What is Bookkeeping?
Bookkeeping is the process of recording all business financial transactions in a systematic manner.
It answers:
- What money came in?
- What money went out?
- Who owes the business?
- Who the business owes?
It is important to note that bookkeeping is not accounting. Bookkeeping is merely recording transactions while accounting refers to interpreting transactions and then proceeding to record them.
Double Entry Principle
Every transaction affects at least two accounts.
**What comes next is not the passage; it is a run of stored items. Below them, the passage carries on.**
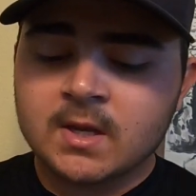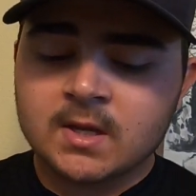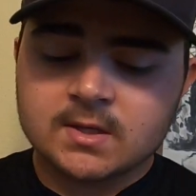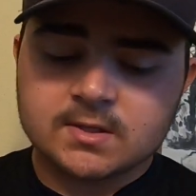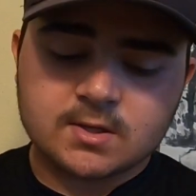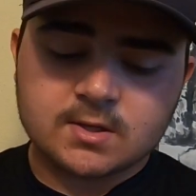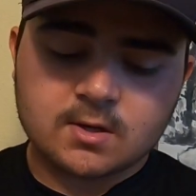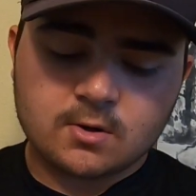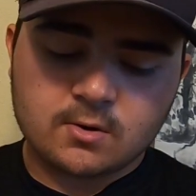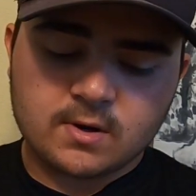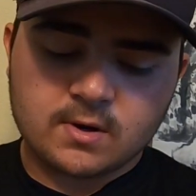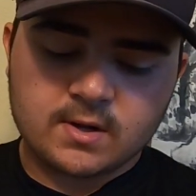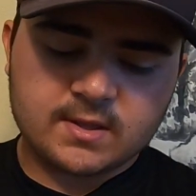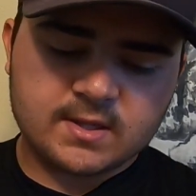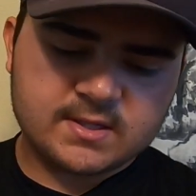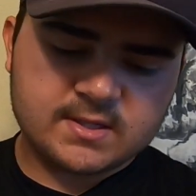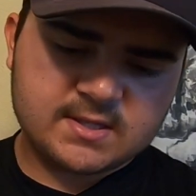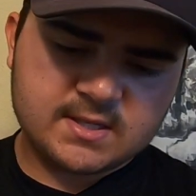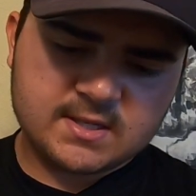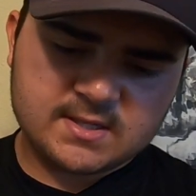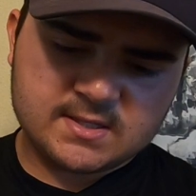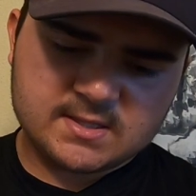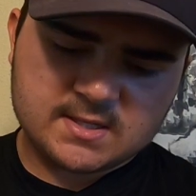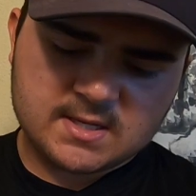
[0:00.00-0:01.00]
So
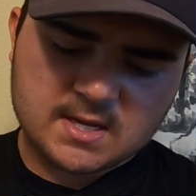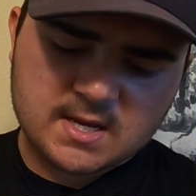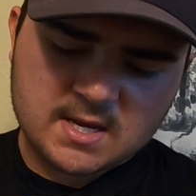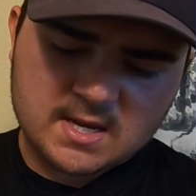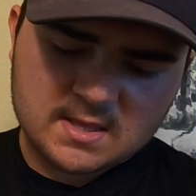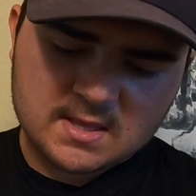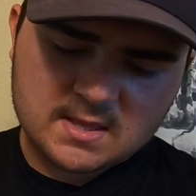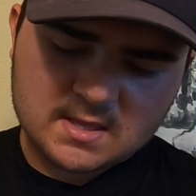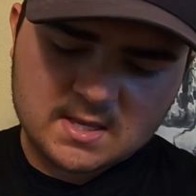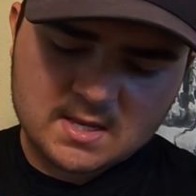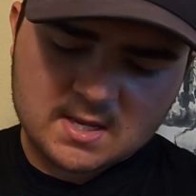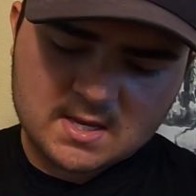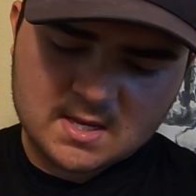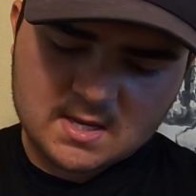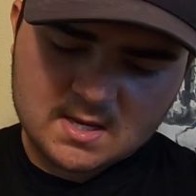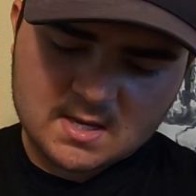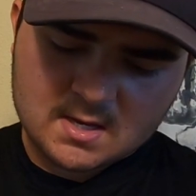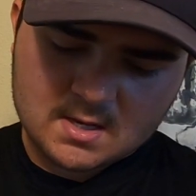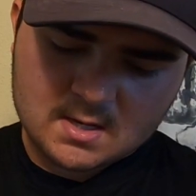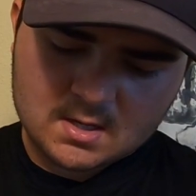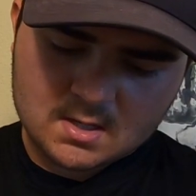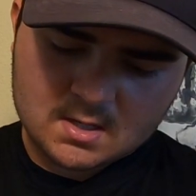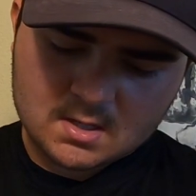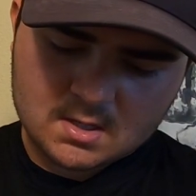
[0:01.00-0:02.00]
this is in
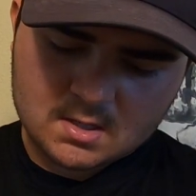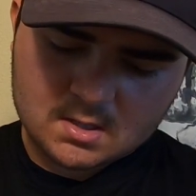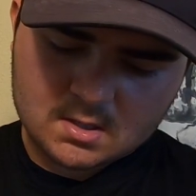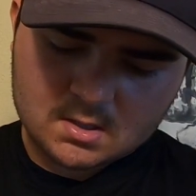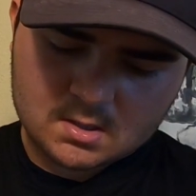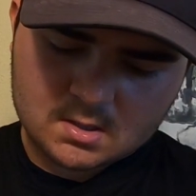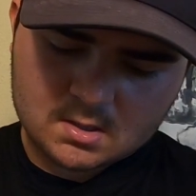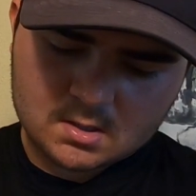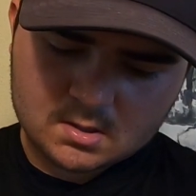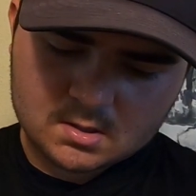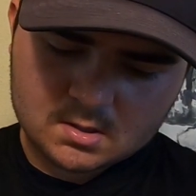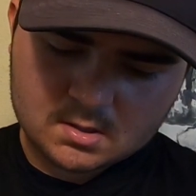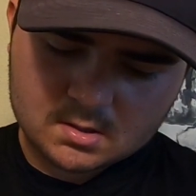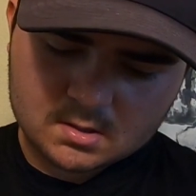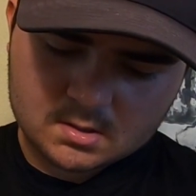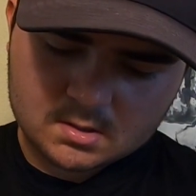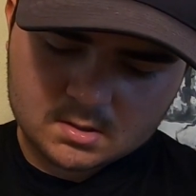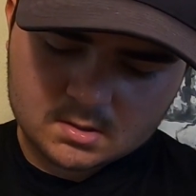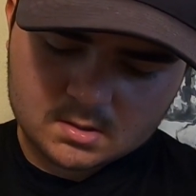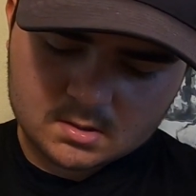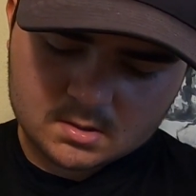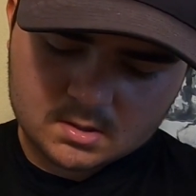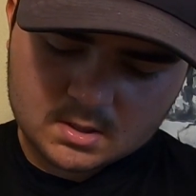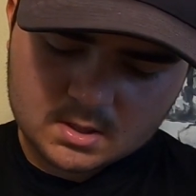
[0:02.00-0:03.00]
the,
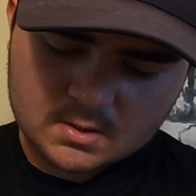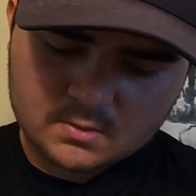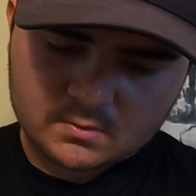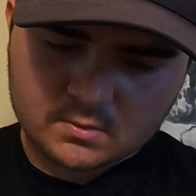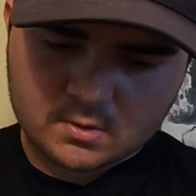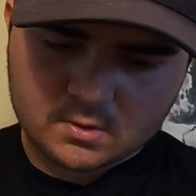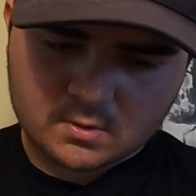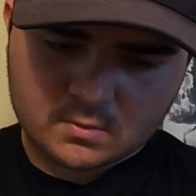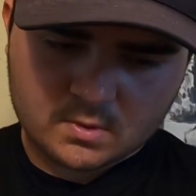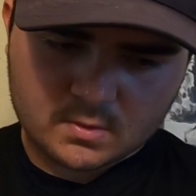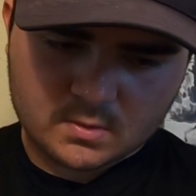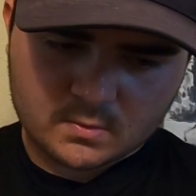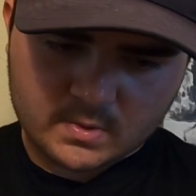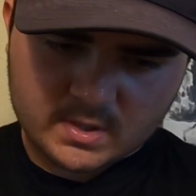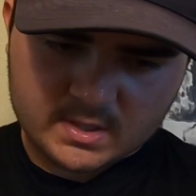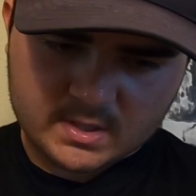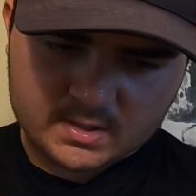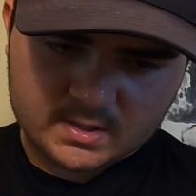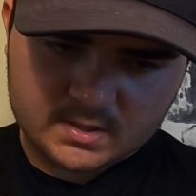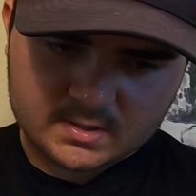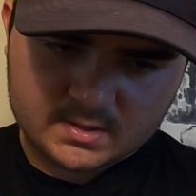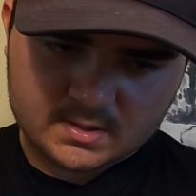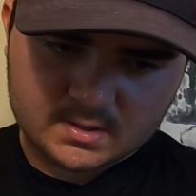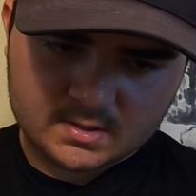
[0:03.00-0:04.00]
I don't know what weight
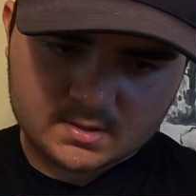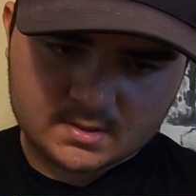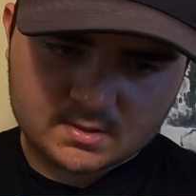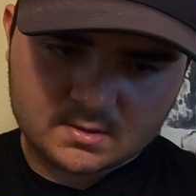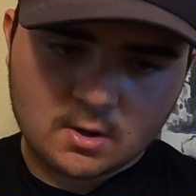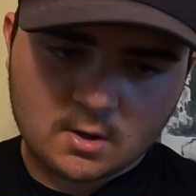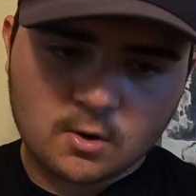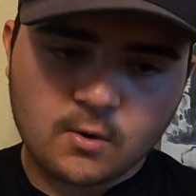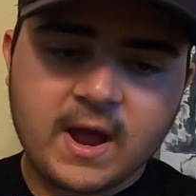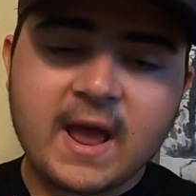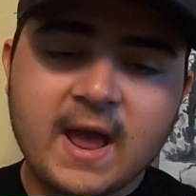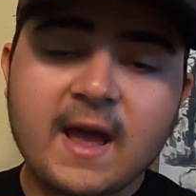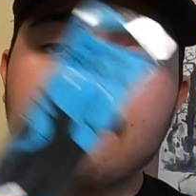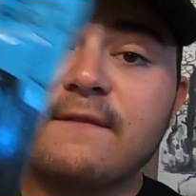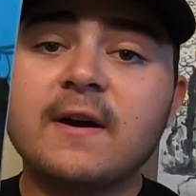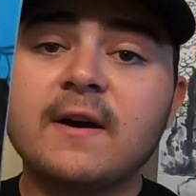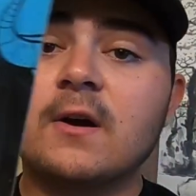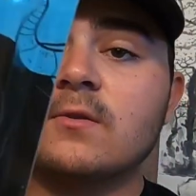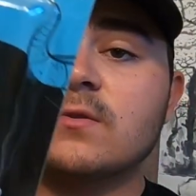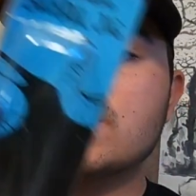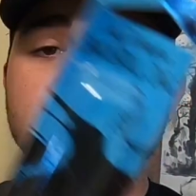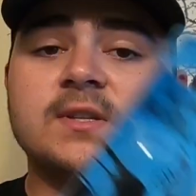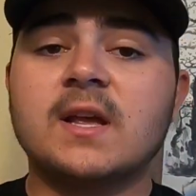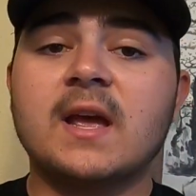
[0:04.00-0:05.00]
this is. Oh, half
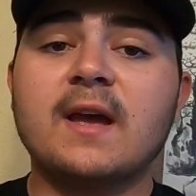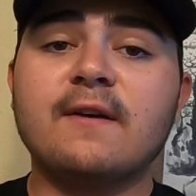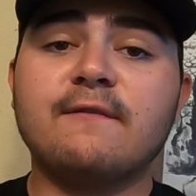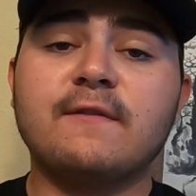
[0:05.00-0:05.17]
ounce.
For every DEBIT there must be a CREDIT.
'Debit' refers to money coming into the business while 'Credit' refers to money owed by the business.
Source Documents
Transactions are recorded in documents. Here are the different document types and their purposes:
| Document |
Purpose |
| Invoice | Sales on credit |
| Receipt | Cash received |
| Cash slip | Bank deposits |
| Purchase Invoice | Credit purchase |
| Bank statement | Bank transactions |
Books of First Entry (Journals)
| Journal |
Records |
| Cash Receipts Journal | Money received |
| Cash Payments Journal | Money paid |
| Sales Journal | Credit sales |
| Purchases Journal | Credit purchases |
| General Journal | Adjustments & corrections |
Ledger (Posting)
Transactions from journals go to Ledger Accounts (T-Accounts).
Example:
| Debit |
Credit |
| Capital | Rent |
| Sales | Wages |
Trial Balance
A Trial Balance lists all ledger balances. Your total debits should equal your total credits — if they match, the arithmetic is likely correct.